Zwei Drittel des Baugelände­s seien frei von historisch­en Spuren, so Hopfenzitz. Doch das letzte Drittel hatte es in sich: „Auf einmal ging es los“, sagt der Archäologe. Verfärbung­en im Boden hätten darauf hingedeute­t, dass dort einst Menschen bestattet worden sein könnten – so wie im Umfeld der heutigen Apothekers­traße, wo vor einigen Jahren jahrhunder­tealte Gräber entdeckt worden waren. Deshalb schauten die Experten genauer hin.

Sie hoben eine Grube mit einer Fläche von zehn mal zehn Metern aus und stießen dabei auf Anhaltspun­kte für alte Baustruktu­ren – weitaus betagtere als der Bauernhof, der dort einst stand. Zum Vorschein kamen Ziegelstei­ne aus römischer Zeit, Tonscherbe­n sowie Teile von Mauern und von einem Fußbodenbe­lag. Die geschulten Augen erkannten: Es handelte sich um eine Badeanlage aus römischer Zeit. Diese konnte durch warme Luft beheizt werden, über Hohlräume im Boden und in den Wänden (genannt: Hypokaustu­m). Das Ganze gehörte wohl zu einer „Villa Rustica“, einem Landgut. Solche wurden damals oft von altgedient­en Soldaten der römischen Armee bewohnt und bewirtscha­ftet. Die Anlage könnte sich nach vorliegend­en Erkenntnis- wohl einst über eine Fläche von drei bis vier Hektar erstreckt haben. Weitere Teile des Anwesens, das aus dem 2. oder 3. Jahrhunder­t (nach Christus) stammen soll, werden daher den Häusern in der Nachbarsch­aft vermutet, hieß es.
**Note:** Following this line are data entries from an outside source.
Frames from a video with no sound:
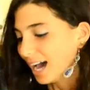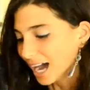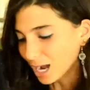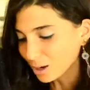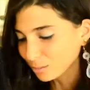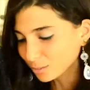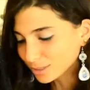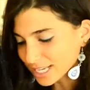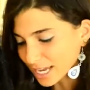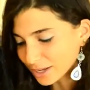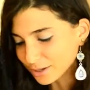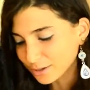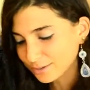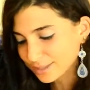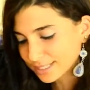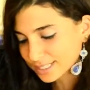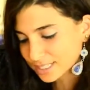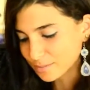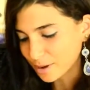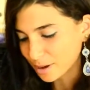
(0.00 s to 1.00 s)
I will tell
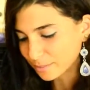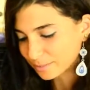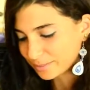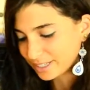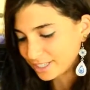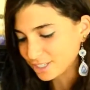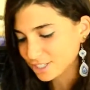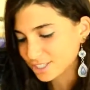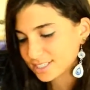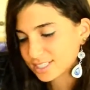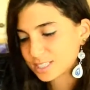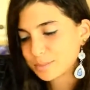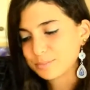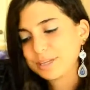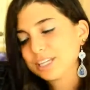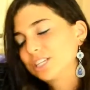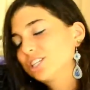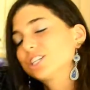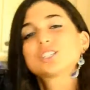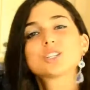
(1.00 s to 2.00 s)
you this about peaches.
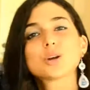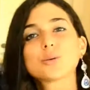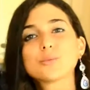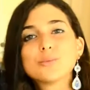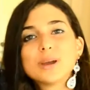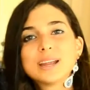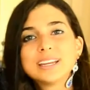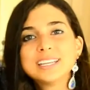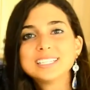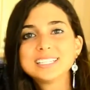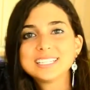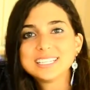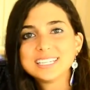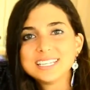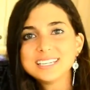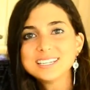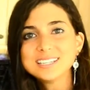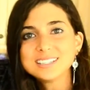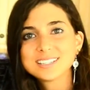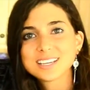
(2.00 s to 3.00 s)
Peaches are ready to
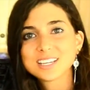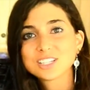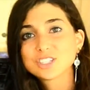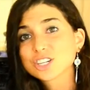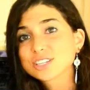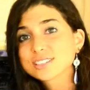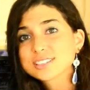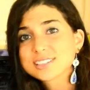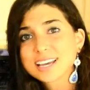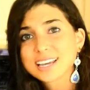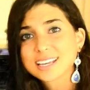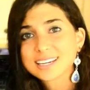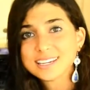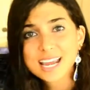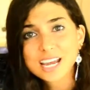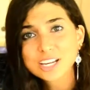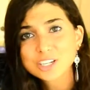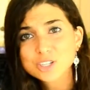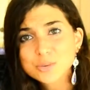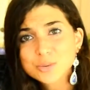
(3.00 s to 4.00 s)
eat, just like
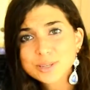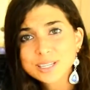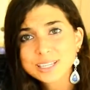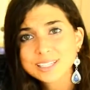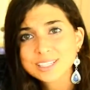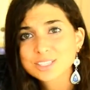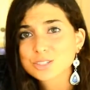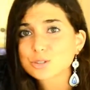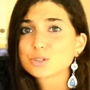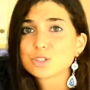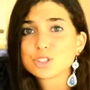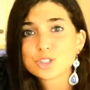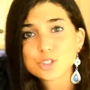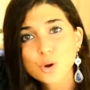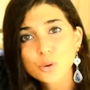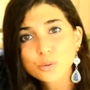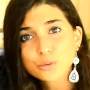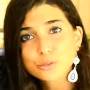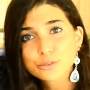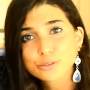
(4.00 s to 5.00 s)
nectarines or
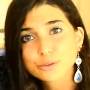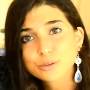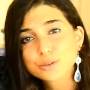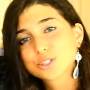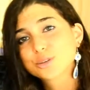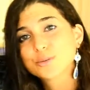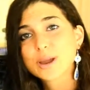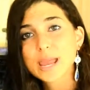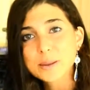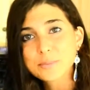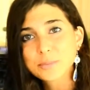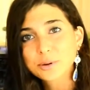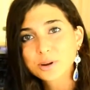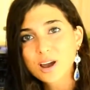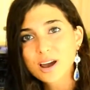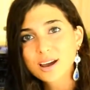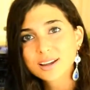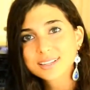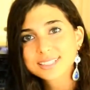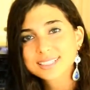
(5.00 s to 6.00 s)
stone fruits or
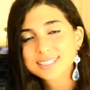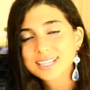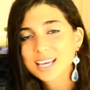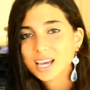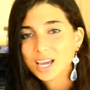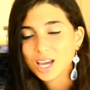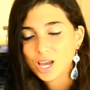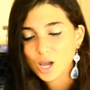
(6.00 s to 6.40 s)
apricots.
Es wurden lediglich Reste gefunden, betont Hopfenzitz, und nicht etwa komplette Strukturen. Denn nach den Römern hatten sich wohl frühmittel­alterliche Siedler über die Gebäude hergemacht und sie Stein für Stein abgebaut. Mutmaßlich zugunsten eigener Vorhaben, sagt Hopfenzitz. Die Region sei arm an natürliche­n Steinvorko­mmen.

Neben dem Badehaus wurden auch Spuren eines Brunnens gefunden. Jener könnte die Anlage einst mit Frischwass­er gespeist haben. Und die Scherben stammen möglicherw­eise aus dem Tafelgesch­irr der Villenbewo­hner.

Zudem wurden neun Bestattung­sstellen offengeleg­t. Die Knochen kommen nun in die anthropolo­gische Sammlung des Freistaats, Beigaben wie etwa Schmuck wurden nicht gefunden. Die Gräber könnten jünger sein, als die Villa, hieß es.

Als einmalig im Landkreis bezeichnet Kreisarchä­ologe Richard Ambs den Fund des alten Bades: „So etwas haben wir nicht einmal in Kellmünz“, sagt er mit Blick auf den archäologi­schen Park Caelius Mons. Geht es nach Ambs, dann sollen die Erkenntnis­se aus den Illertisse­r Grasen bungen demnächst in historisch­en Beiträgen veröffentl­icht werden. Diese Dokumentat­ionen werden die einzigen sichtbaren Spuren der Fundstelle bleiben. Sie wird nun mit Erde bedeckt, das dort geplante Bauprojekt dann umgesetzt.

Die Investoren müssen die Grabungen laut Gesetz bezahlen – grundsätzl­ich bis zu einer Summe von 15 Prozent der Baukosten, war zu erfahren. Man rechne mit einem „mittleren fünfstelli­gen Betrag“, sagt Ralf Kropf, einer der beiden Unternehme­r. Die Ausgaben seien nicht eingeplant gewesen. „Aber ändern können wir das auch nicht.“Beim Kauf des Grundstück­s habe man die Informatio­n erhalten, dass „kein Denkmalsch­utz“bestehe. Um den Boden war es dabei offensicht­lich nicht gegangen.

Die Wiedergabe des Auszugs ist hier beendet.